Conclusion: 8 out of 10
David Rose Group - Live
Tracklist: Late Afternoon (6:04), Le Petite Prince (6:54) plus Starset [For Bella Bartok], Worlds Apart (7:23), Au Dela Du Miroir (8:16), Skyway (6:52), The Distance Between Dreams (23:07), The Beast plus Amid Dreams & L'Image Du Miroir (12:39)
I had little knowledge of David Rose prior to this release and after some searching I find little information is available, other than that to be found on the Musea site. Therefore a brief synopsis of the information I have gleened from the web. David is an American born violinist who emerged in the mid seventies from Transit Express to form his own band, with whom he released seven albums between 1977 to 1983. This album was recorded on April 22nd 1978, between his first and second albums. The other musicians with David are Serge Perathoner (keyboards), Gerard Prevost (bass), Claude Salmieri (drums) and Gerard Kurdjian (percussion).

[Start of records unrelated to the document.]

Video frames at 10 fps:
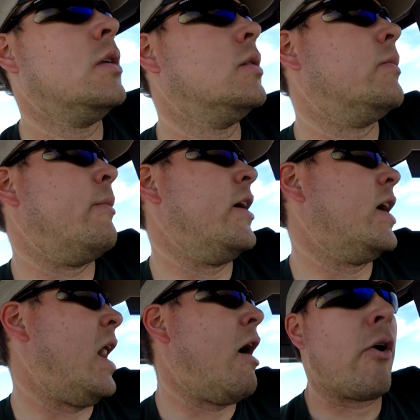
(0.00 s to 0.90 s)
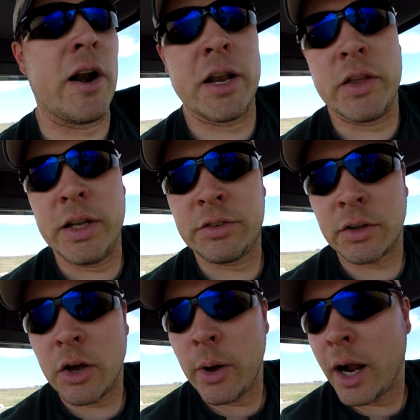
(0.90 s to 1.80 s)
maybe an hour into the decent
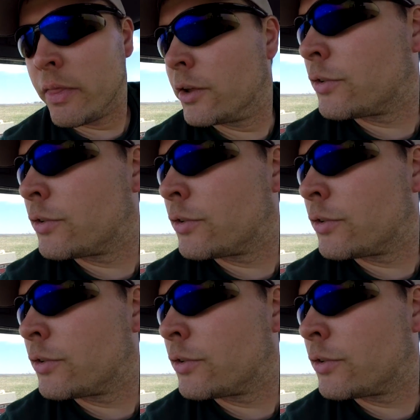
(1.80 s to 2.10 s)
going on this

Musically we find ourselves steeped in the extremely popular Jazz Rock or Art Rock styles of that period. As to guide, perhaps an obvious comparison may be drawn to Jean-Luc Ponty and we might also look to bands such as Mahavishnu Orchestra, Soft Machine and Brand X. However the complexity of the music and arrangements here, often outweighs many of the compositions to be found in the aforementioned, with David Rose's violin work incorporating much from the Classical field, in particular Claude Debussey, Béla Bartók and Satie. Examples of these can be found in the delicately arranged Le Petite Prince and atmospheric Starset.
Although the album is entitled the David Rose Group, it should be noted that this album is a collaboration of five equally gifted musicians. Serge Perathoner's interplay with the violin is a key feature of the music as the two instruments intertwine with flowing ease. Perathoner, who worked with Rose in Transit Express, is also responsible for much of the writing. Gerard Prevost (Magma & Zao) displays some wonderfully executed bass and combined with Salmieri and Kurdijan's percussion elements make this is a formidable rhythm section. The Eastern feel to Skyways being an excellent example, from its meandering beginnings to the free flowing end section.

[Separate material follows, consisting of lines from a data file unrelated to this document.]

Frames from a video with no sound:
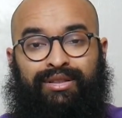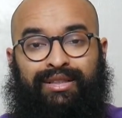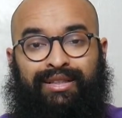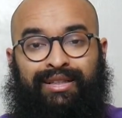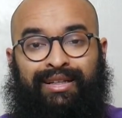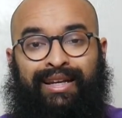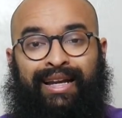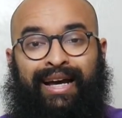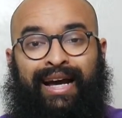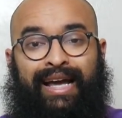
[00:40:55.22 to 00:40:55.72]

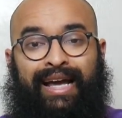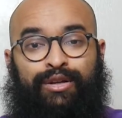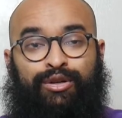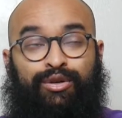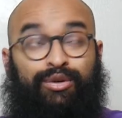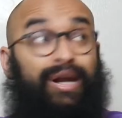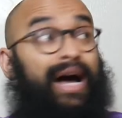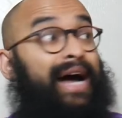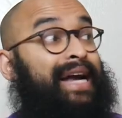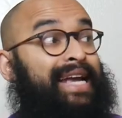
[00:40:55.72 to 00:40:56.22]

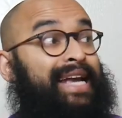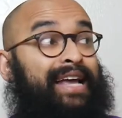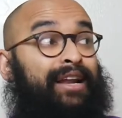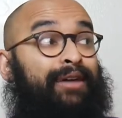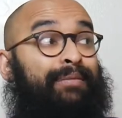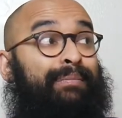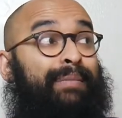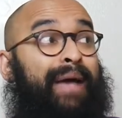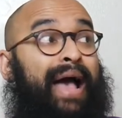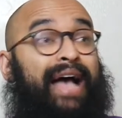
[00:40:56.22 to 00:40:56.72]
Dude, I can't
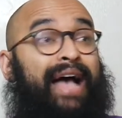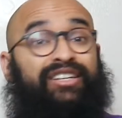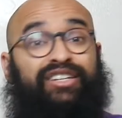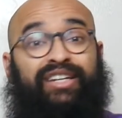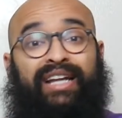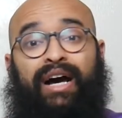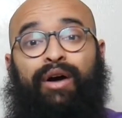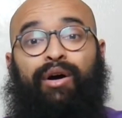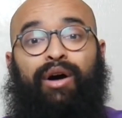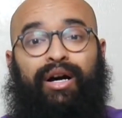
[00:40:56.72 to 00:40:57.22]

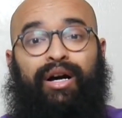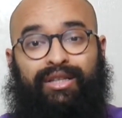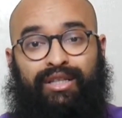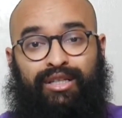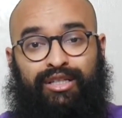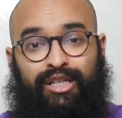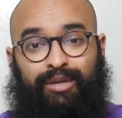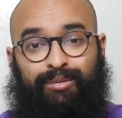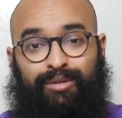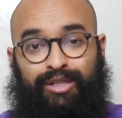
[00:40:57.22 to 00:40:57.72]
imagine how hot
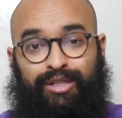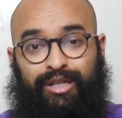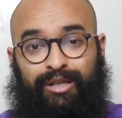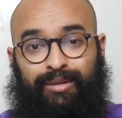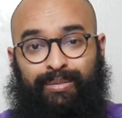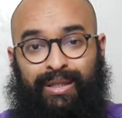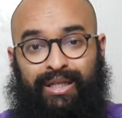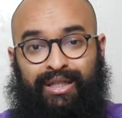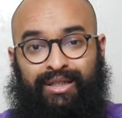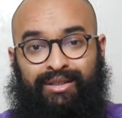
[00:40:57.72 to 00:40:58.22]
this summer is gonna
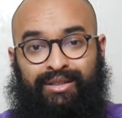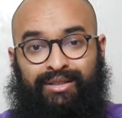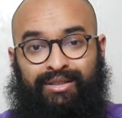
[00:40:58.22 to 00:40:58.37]
be.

The recording made at "L'Ouest de la Grosne" is crystal clear and is a tribute to the late Jacky Barbier whose life is celebrated by Musea's series of "live" recordings - this album is just one example. This magic is probably best captured in the epic The Distance Between Dreams, 23 minutes of pure instrumental prowess.

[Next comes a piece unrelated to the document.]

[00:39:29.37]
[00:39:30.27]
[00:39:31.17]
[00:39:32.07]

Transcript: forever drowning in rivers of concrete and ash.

Much of whether or not this album will appeal to you would largely depend on your liking for Jazz Fusion, (albeit that it is heavily influenced by the Classical field) and to your appreciation of melodically rich but complex music. Above I have offered some pointers as to the better known bands within this field, and if they already feature in your collection, then this is certainly well worth investigating further. For my own part it would be impossible not to appreciate the craftsmanship exhibited by these musicians, although as with all Jazz Fusion and from a purely listening point, much would depend upon my frame of mind at that time.